The first is a pure open-loop control method without any feedback for determining the actual emissions downstream of the catalyst system. The metered quantity is determined in this case with the help of models based on data which are acquired and/or stored in the memory of an electronic engine control device of the internal combustion engine in the form of tables, curves, characteristic diagrams, or functions and possibly with the help of sensors for determining the catalyst temperature and the quantities of NOx and exhaust gas. The raw emissions of the engine are calculated, for example, from the injected quantity, the engine rpm's, the injection pressure, and fuel/air ratio, etc. The possible NOx conversions and the metered quantities of reducing agent required to achieve them depend in turn on the catalyst temperature, on the raw NOx emissions, on the quantity of exhaust gas, etc. The actual emissions downstream of the system are not detected and thus have no effect on the metered quantity (DE 43 15 278 A1, DE 195 36 571 A1, DE 199 06 344 A1, EP 898 061 A1).

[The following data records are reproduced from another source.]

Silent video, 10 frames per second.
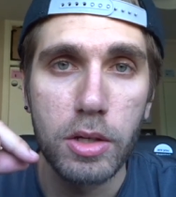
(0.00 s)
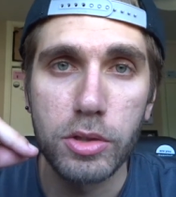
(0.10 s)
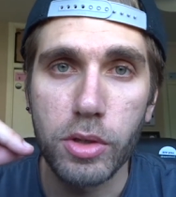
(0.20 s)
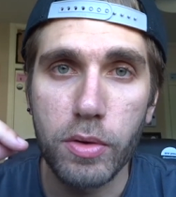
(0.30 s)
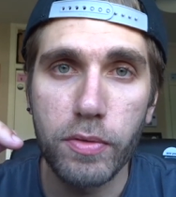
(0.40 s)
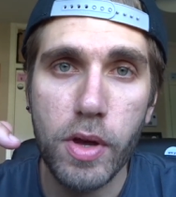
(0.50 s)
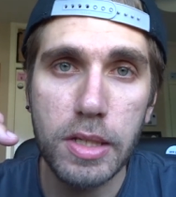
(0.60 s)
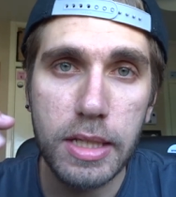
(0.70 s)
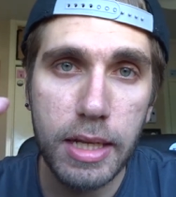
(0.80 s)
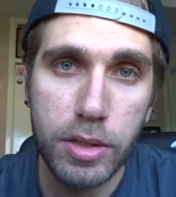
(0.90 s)
So
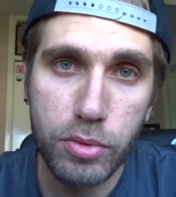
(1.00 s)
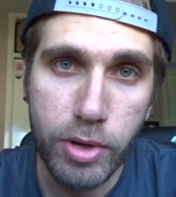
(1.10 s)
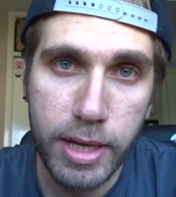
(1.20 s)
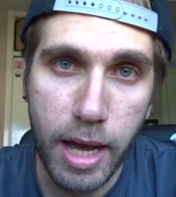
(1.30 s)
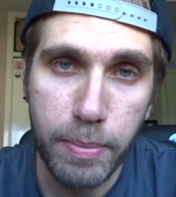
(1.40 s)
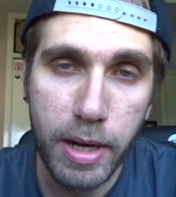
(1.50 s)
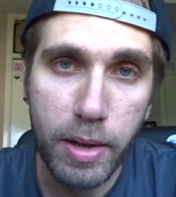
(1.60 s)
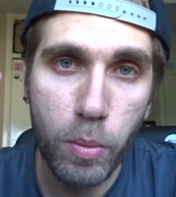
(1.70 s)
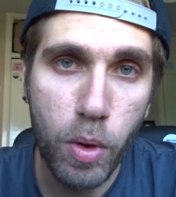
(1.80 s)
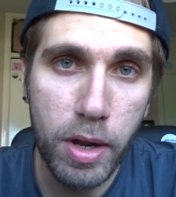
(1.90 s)
firstly let's just recap.
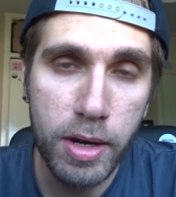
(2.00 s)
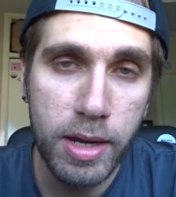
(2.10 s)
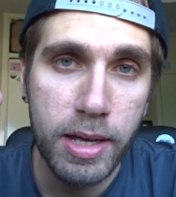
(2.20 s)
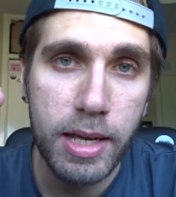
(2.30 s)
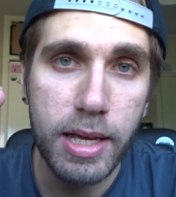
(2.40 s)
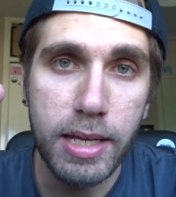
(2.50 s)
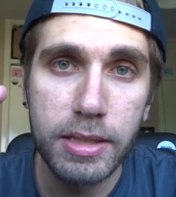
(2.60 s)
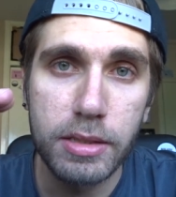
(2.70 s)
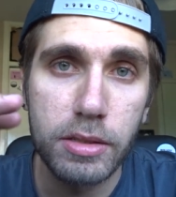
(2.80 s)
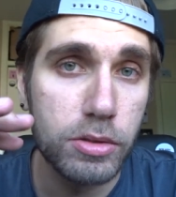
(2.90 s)
Layer 1
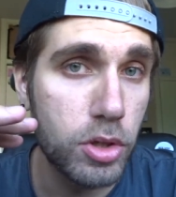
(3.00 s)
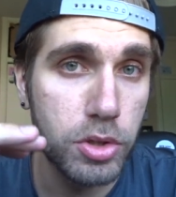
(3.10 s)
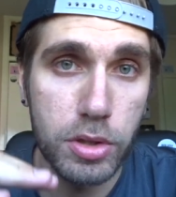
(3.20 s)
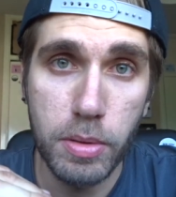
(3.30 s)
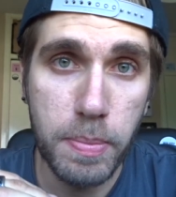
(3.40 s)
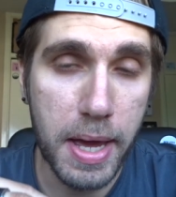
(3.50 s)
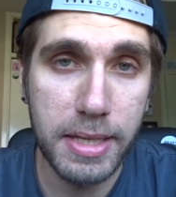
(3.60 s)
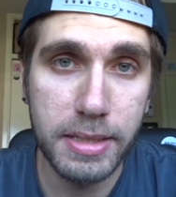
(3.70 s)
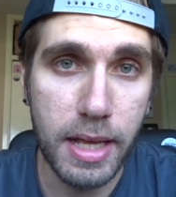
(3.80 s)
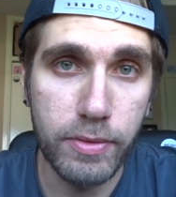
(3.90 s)
is just the
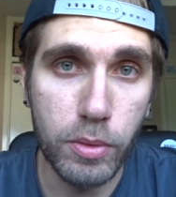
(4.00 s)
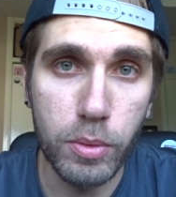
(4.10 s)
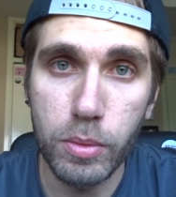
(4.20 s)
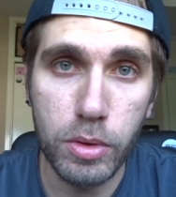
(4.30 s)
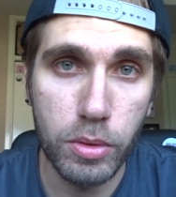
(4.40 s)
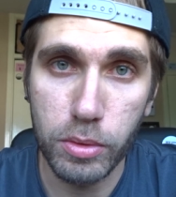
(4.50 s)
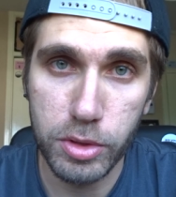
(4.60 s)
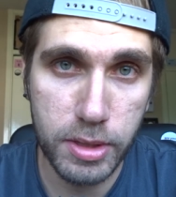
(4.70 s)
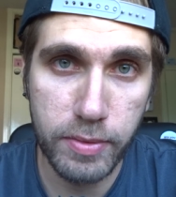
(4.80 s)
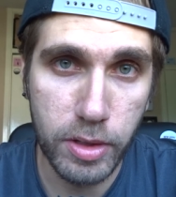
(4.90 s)
base level, you're
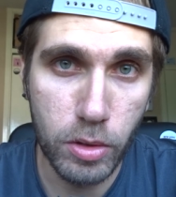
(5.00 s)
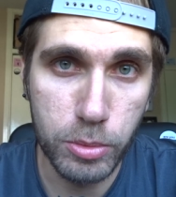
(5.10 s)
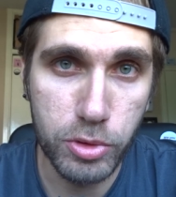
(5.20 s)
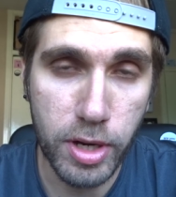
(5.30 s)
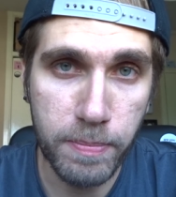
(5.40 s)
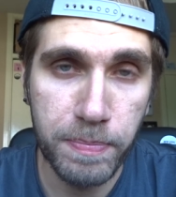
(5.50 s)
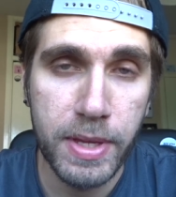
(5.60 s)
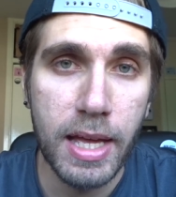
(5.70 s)
just having a normal dream.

A disadvantage of this method is that, because of the absence of feedback concerning the actual emissions, it is almost impossible to compensate for errors, defects, or environmental influences.
The second possibility is a standard closed-loop control circuit with NOx, sensors downstream of the system. For this purpose, the actual values being supplied currently by the sensors are compared with the nominal values, and the metered quantity is adjusted continuously.
Nevertheless, the problem of permanent closed-loop control consists in the inertia of the system and of the sensors and simultaneously in the highly dynamic way in which an internal combustion engine operates in a motor vehicle. For example, during an acceleration process or an increase in the load on an exhaust gas-turbocharged internal combustion engine, the NOx emissions can rise by a factor of 10 within one second. In the case of naturally-aspirated engines, the rise occurs even faster because of the lack of inertia of the exhaust gas turbocharger. The same is also true when loads are shed or on the transition to operation in push mode.
The sensors used to determine the emissions are not able to detect these highly dynamic processes. One of the reasons for this is the inertia of the sensors. The typical t90 time, that is, the time at which 90% of the end value is reached, of these sensors is found in the range of 300-500 ms. Another reason is the necessity to position the sensors behind the catalyst system. Thus the gas transit time from the discharge point from the cylinder head to the discharge point from the catalyst system alone is in the range of 200-2,000 ms, depending on the volume flow rate of the exhaust gas and the volume of the exhaust gas system.
One possibility of partially solving this problem is to add up or to integrate the nominal and actual emissions over a relatively long period of time and to adjust the metered quantity on the basis of the difference between nominal and actual (DE 101 00 420 A1).
The NOx sensors required for closed-loop control are described in JP 63038154 A, JP 10062374 A, and JP 9288084A. Common to all these sensors is their high cross-sensitivity to reducing exhaust gas components. This is especially problematic when sensors of this type are used in SCR systems, because large quantities of the strong reducing agent ammonia can be present in the exhaust gas. Because ammonia delivers a signal as strong as that of NOx, it is not possible to distinguish between NOx and NH3; that is, strong sensor signals can correspond to high NOx concentrations and/or to high NH3 concentrations. If unconsumed ammonia is emerging downstream of the SCR catalyst, it is for this reason no longer possible to arrive at a specific NOx concentration downstream of the SCR system by closed-loop control.